START Information given

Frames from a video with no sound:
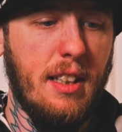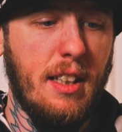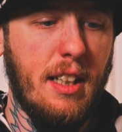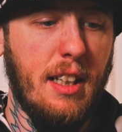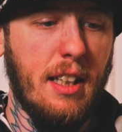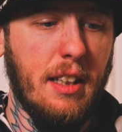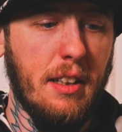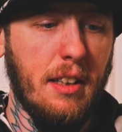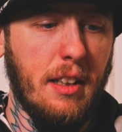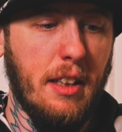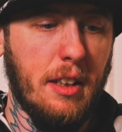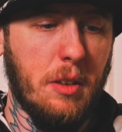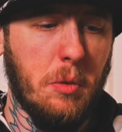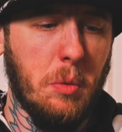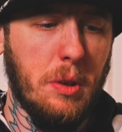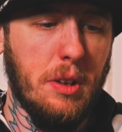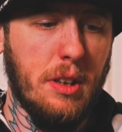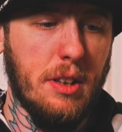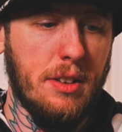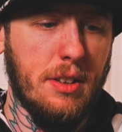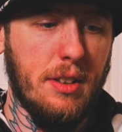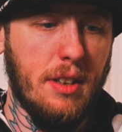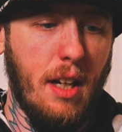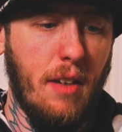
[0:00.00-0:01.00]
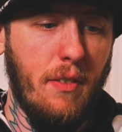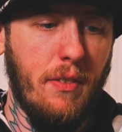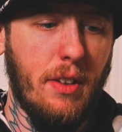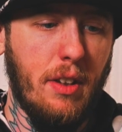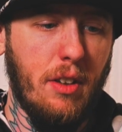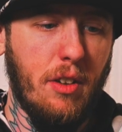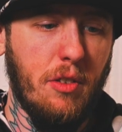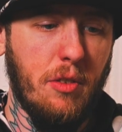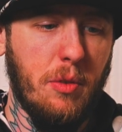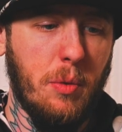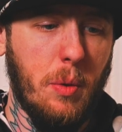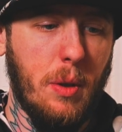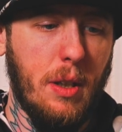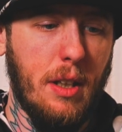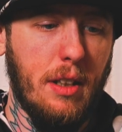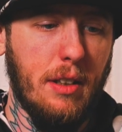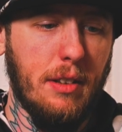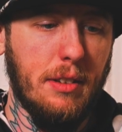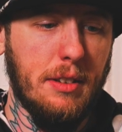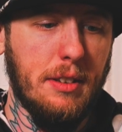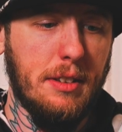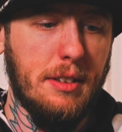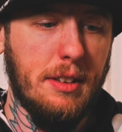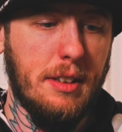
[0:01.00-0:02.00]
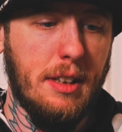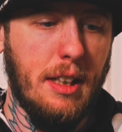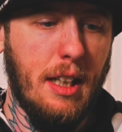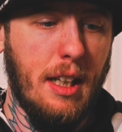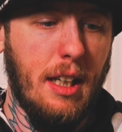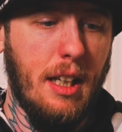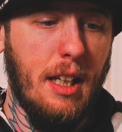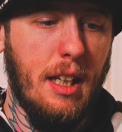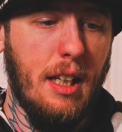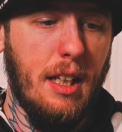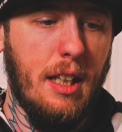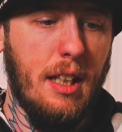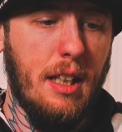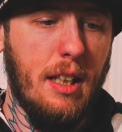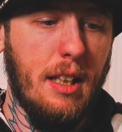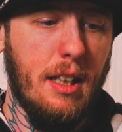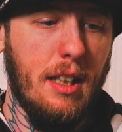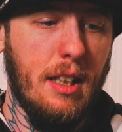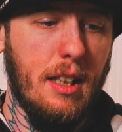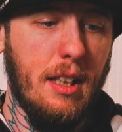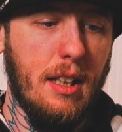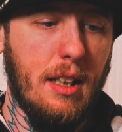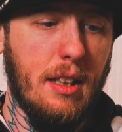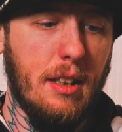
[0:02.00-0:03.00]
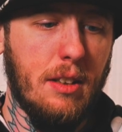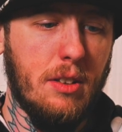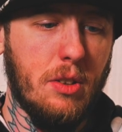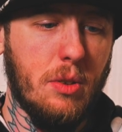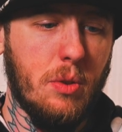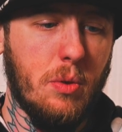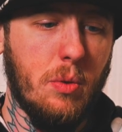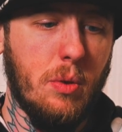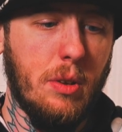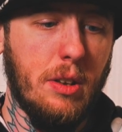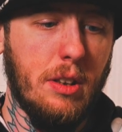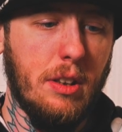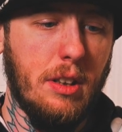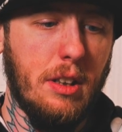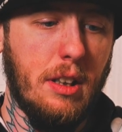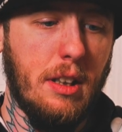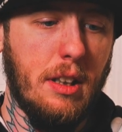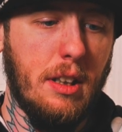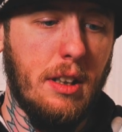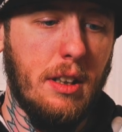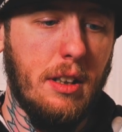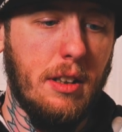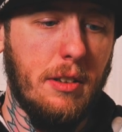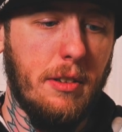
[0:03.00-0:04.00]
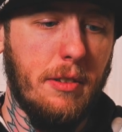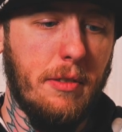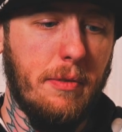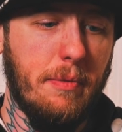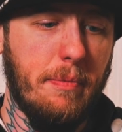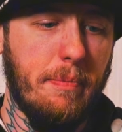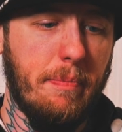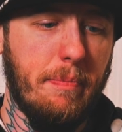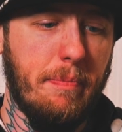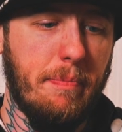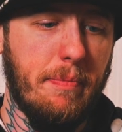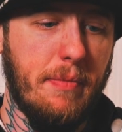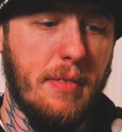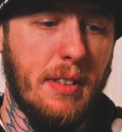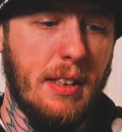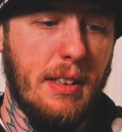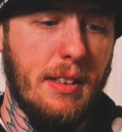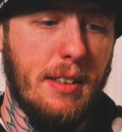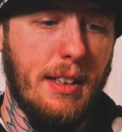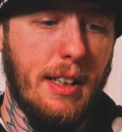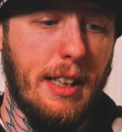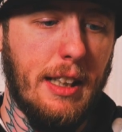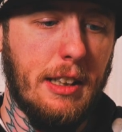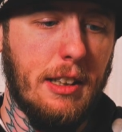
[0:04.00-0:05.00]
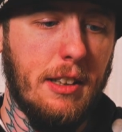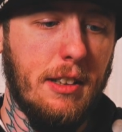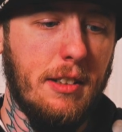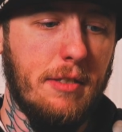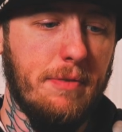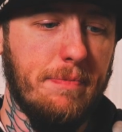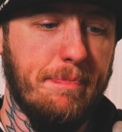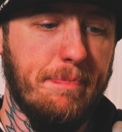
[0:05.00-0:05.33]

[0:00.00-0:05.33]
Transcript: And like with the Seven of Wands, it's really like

END Information given

### What you have to do
Word for word, restate the lines from the one containing "[0:02.00-0:03.00]" through the end of the listing, and nothing more. Skip the pictures.

### The completed task
[0:02.00-0:03.00]
[0:03.00-0:04.00]
[0:04.00-0:05.00]
[0:05.00-0:05.33]

[0:00.00-0:05.33]
Transcript: And like with the Seven of Wands, it's really like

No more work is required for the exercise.